In France, the European Private Placement described above will take place solely as a placement to the benefit of categories of persons, in accordance with Article L. 225-138 of the “Code de commerce” and applicable regulations. The European Private Placement is reserved, in Europe (including in France), to “qualified investors”, as that term is defined in Article 2(e) of the Prospectus Regulation.
In relation to each member state of the European Economic Area other than France (each, a “Relevant Member State”), an offer of the securities referred to herein is not being made and will not be made to the public in that Relevant Member State, other than: (i) to any legal entity which is a qualified investor as defined in the Prospectus Regulation; (ii) to fewer than 150 natural or legal persons per relevant member state; or (iii) in any other circumstances falling within Article 1(4) of the Prospectus Regulation; provided that no such offer of the securities referred to herein shall require the Company to publish a prospectus pursuant to Article 3 of the Prospectus Regulation. For the purposes of the above, the expression an “offer to the public” in any Relevant Member State shall have the meaning ascribed to it in article 2(d) of the Prospectus Regulation.

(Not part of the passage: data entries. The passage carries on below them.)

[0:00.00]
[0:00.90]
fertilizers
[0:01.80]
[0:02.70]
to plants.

This communication is being distributed only to, and is directed only at (a) persons outside the United Kingdom, (b) persons who have professional experience in matters relating to investments falling within Article 19(5) of the Financial Services and Markets Act 2000 (Financial Promotion) Order 2005 (the “Order”), and (c) high net worth entities, and other persons to whom it may otherwise lawfully be communicated, falling within Article 49(2) of the Order (all such persons together being referred to as “relevant persons”). Any investment or investment activity to which this communication relates is available only to relevant persons and will be engaged in only with relevant persons. Any person who is not a relevant person should not act or rely on this communication or any of its contents.

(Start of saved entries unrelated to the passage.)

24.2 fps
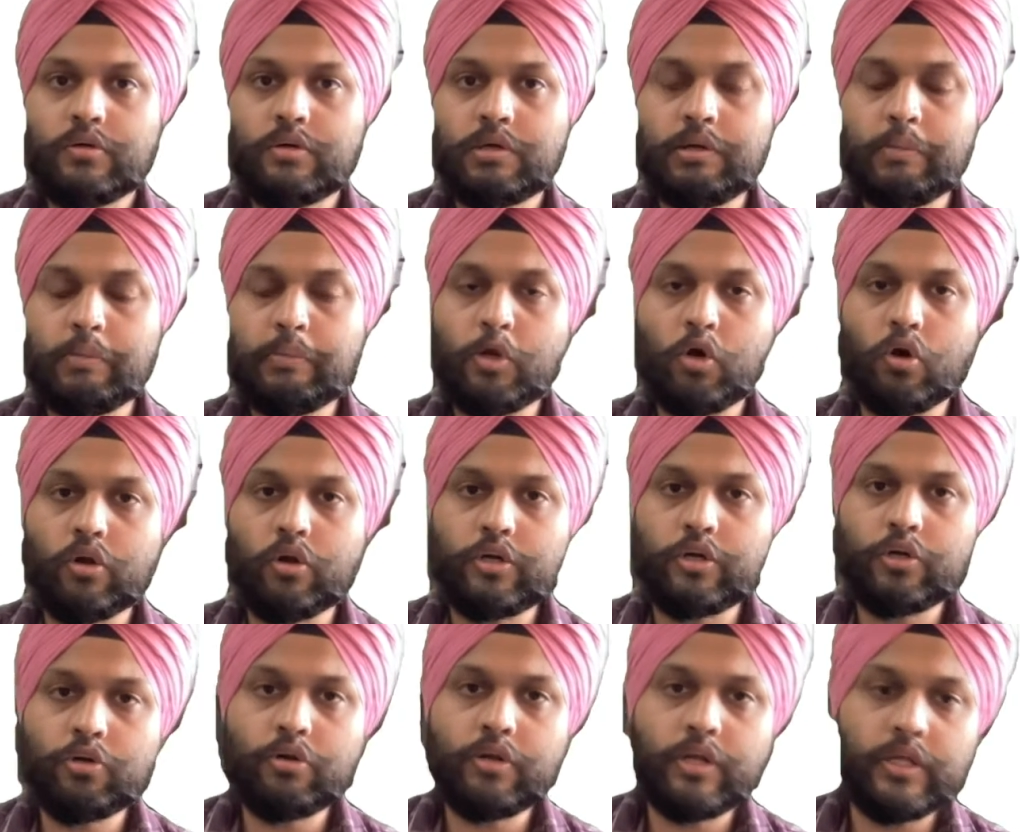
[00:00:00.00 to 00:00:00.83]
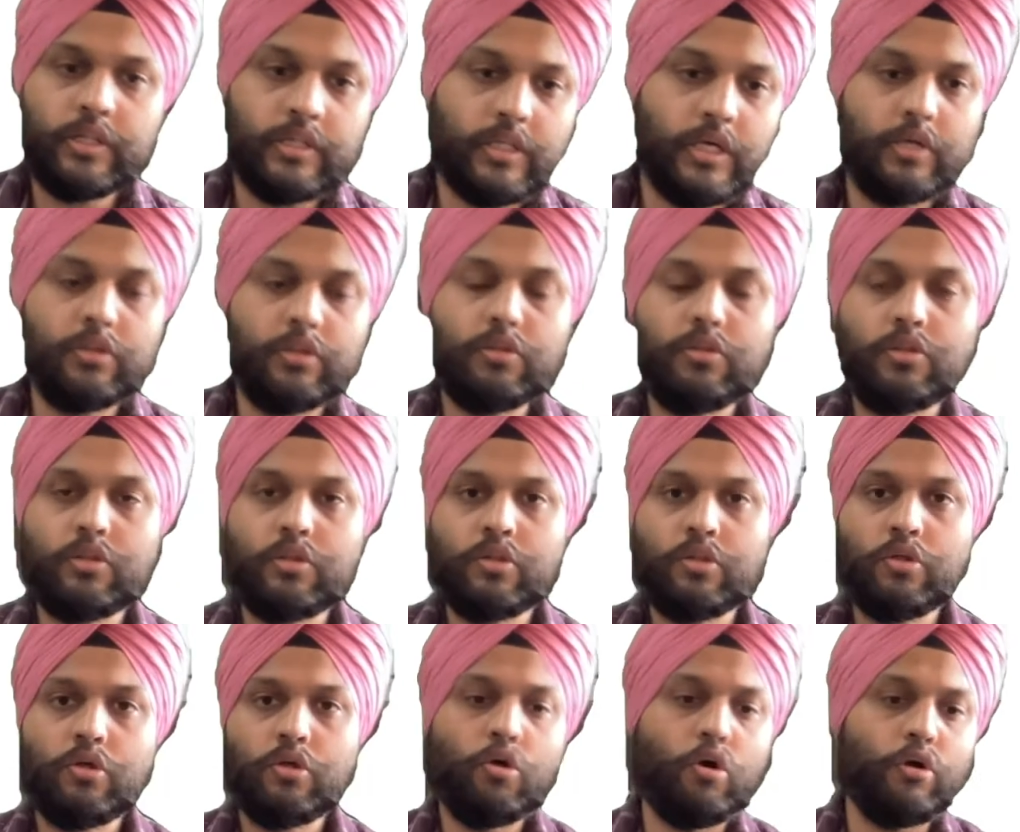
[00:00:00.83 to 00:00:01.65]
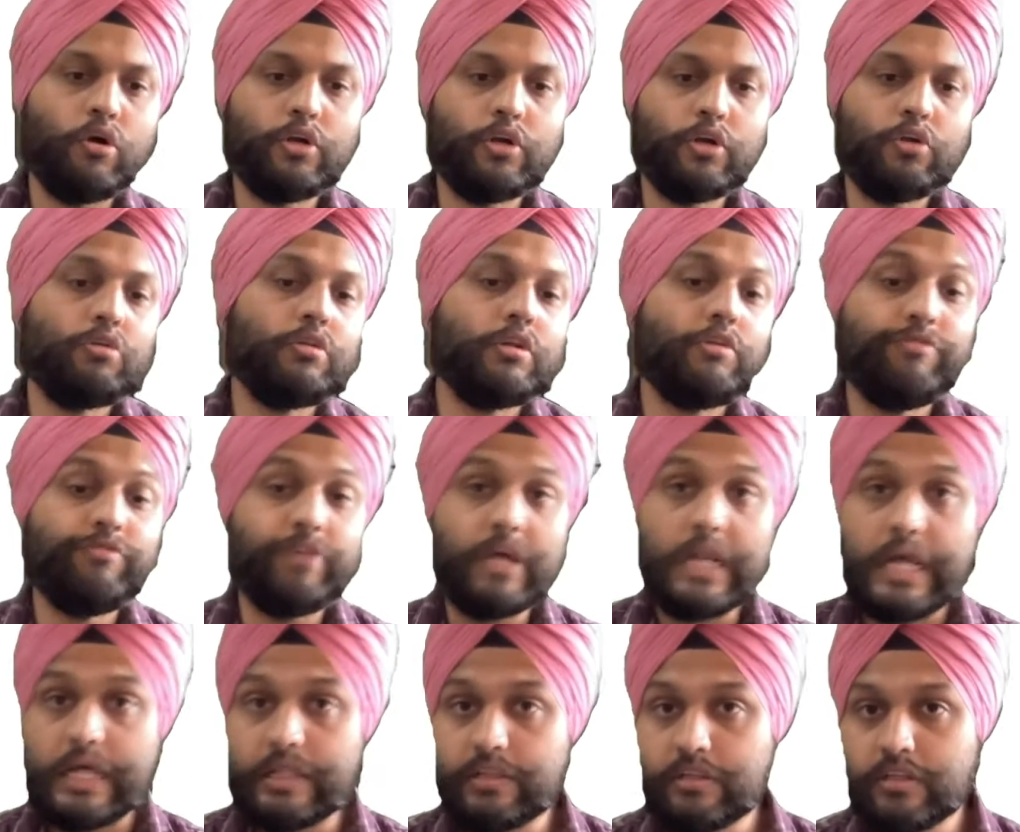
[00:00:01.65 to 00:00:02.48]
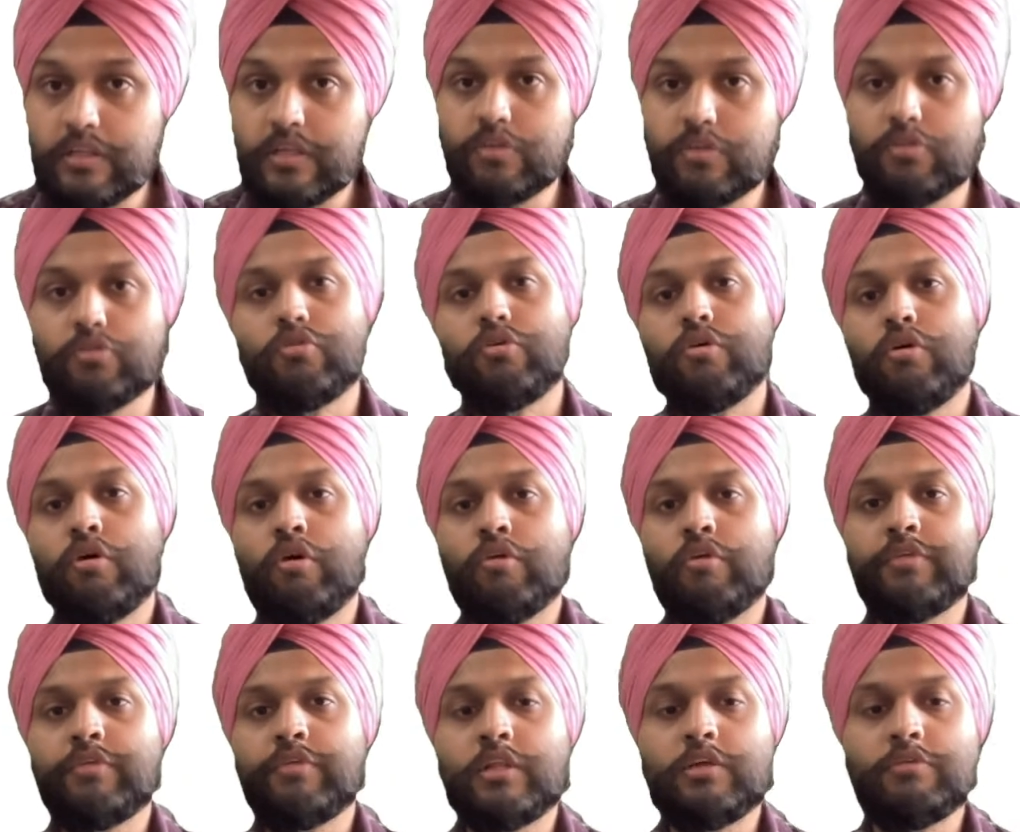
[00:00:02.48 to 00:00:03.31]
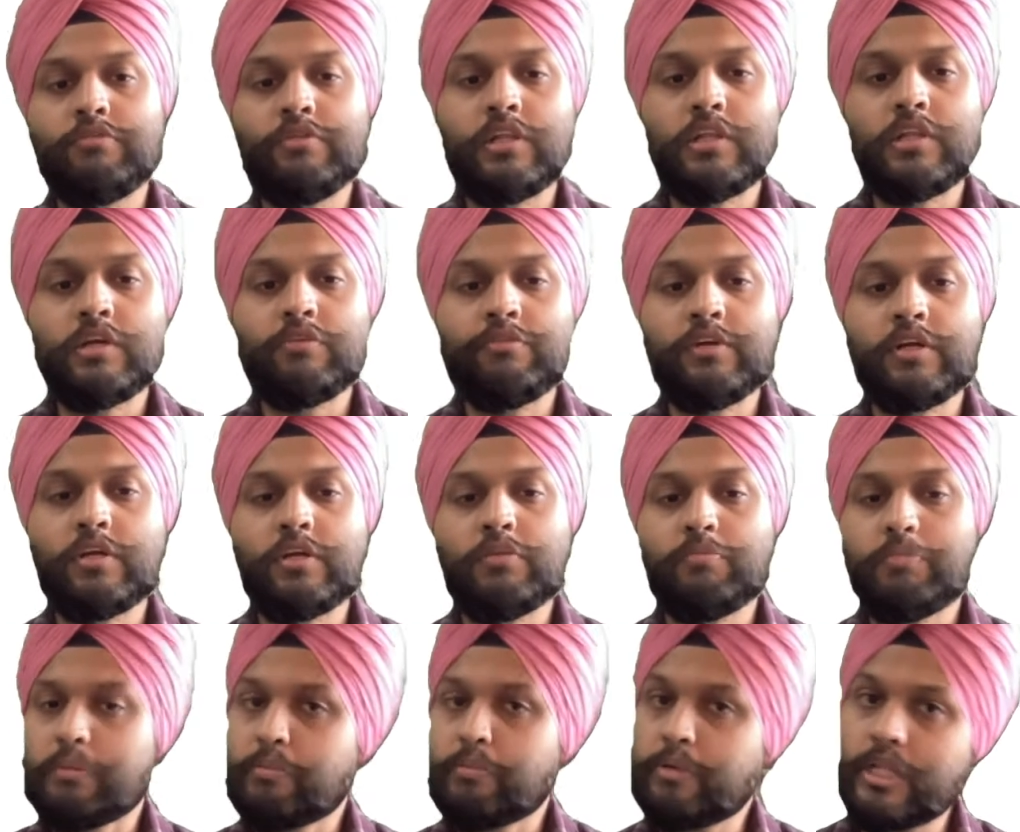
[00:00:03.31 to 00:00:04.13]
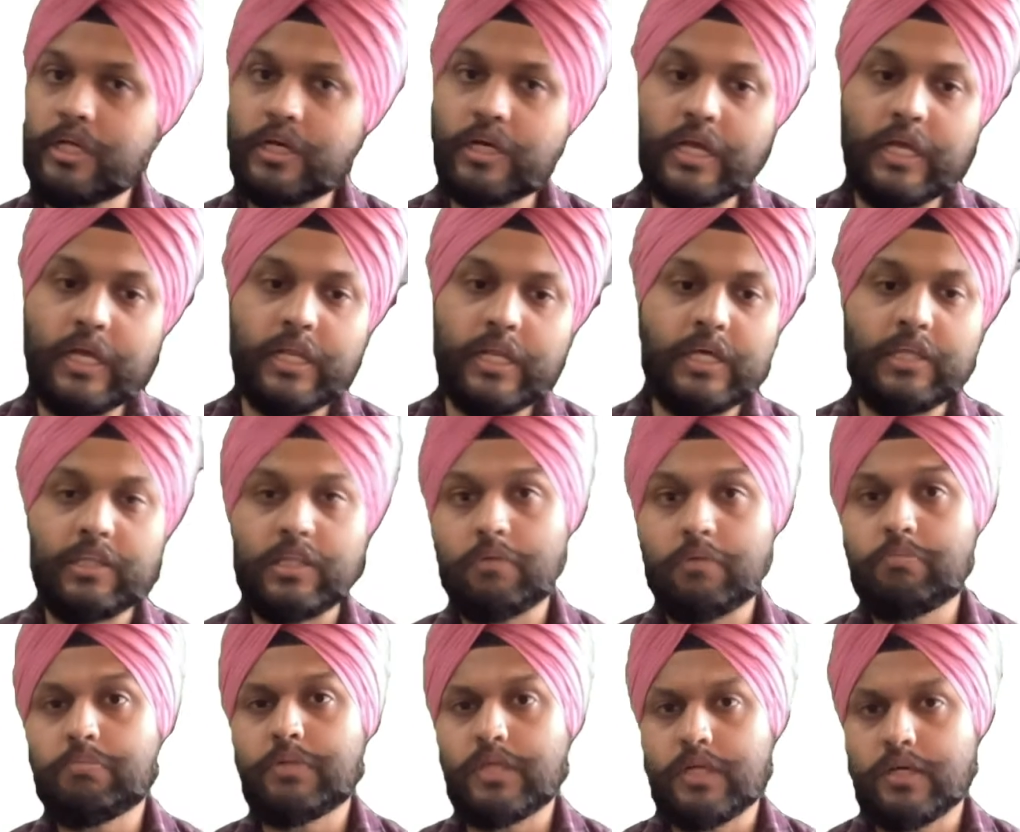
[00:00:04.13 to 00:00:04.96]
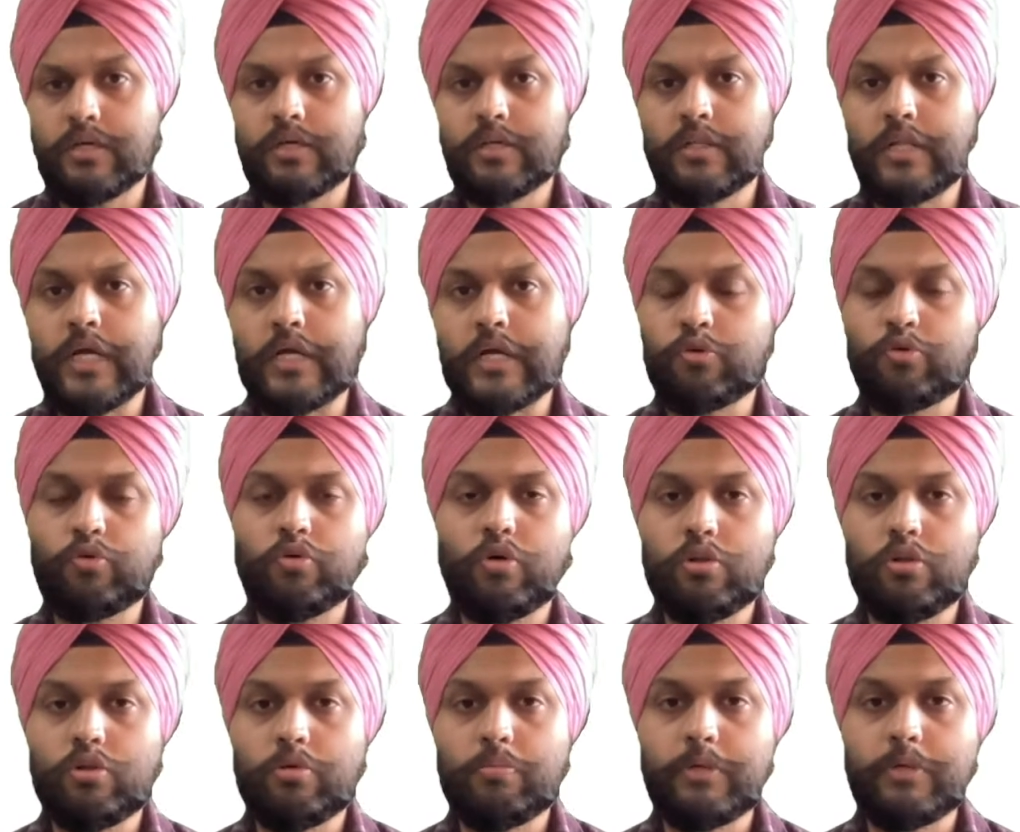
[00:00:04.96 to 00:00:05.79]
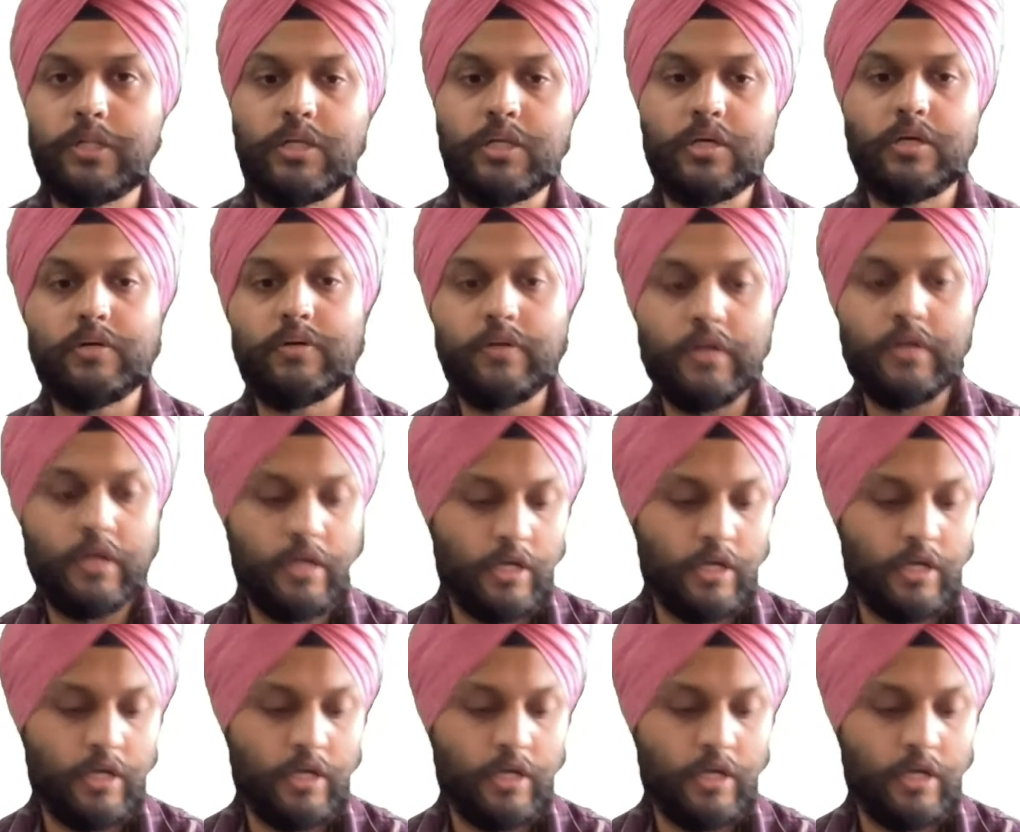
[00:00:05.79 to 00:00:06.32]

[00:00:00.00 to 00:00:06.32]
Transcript: maybe audit on ethics, audit on the finances of the civil servants, maybe they are gaining something, that could also be there.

Solely for the purposes of each manufacturer’s product approval process, the target market assessment in respect of ordinary shares has led to the conclusion that: (i) the target market for the ordinary shares is eligible counterparties, professional clients and retail clients, each as defined in Directive 2014/65/EU, as amended (“MiFID II”); and (ii) all channels for distribution of the ordinary shares to eligible counterparties, professional clients and retail clients are appropriate. Any person subsequently offering, selling or recommending the ordinary shares (a “distributor”) should take into consideration the manufacturers’ target market assessment; however, a distributor subject to MiFID II is responsible for undertaking its own target market assessment in respect of the ordinary shares (by either adopting or refining the manufacturers’ target market assessment) and determining appropriate distribution channels. For the avoidance of doubt, even if the target market includes retail clients, the Underwriters have decided that they will only procure investors for the ordinary shares who meet the criteria of eligible counterparties and professional clients.
This press release has been prepared in both French and English. In the event of any differences between the two texts, the French language version shall supersede.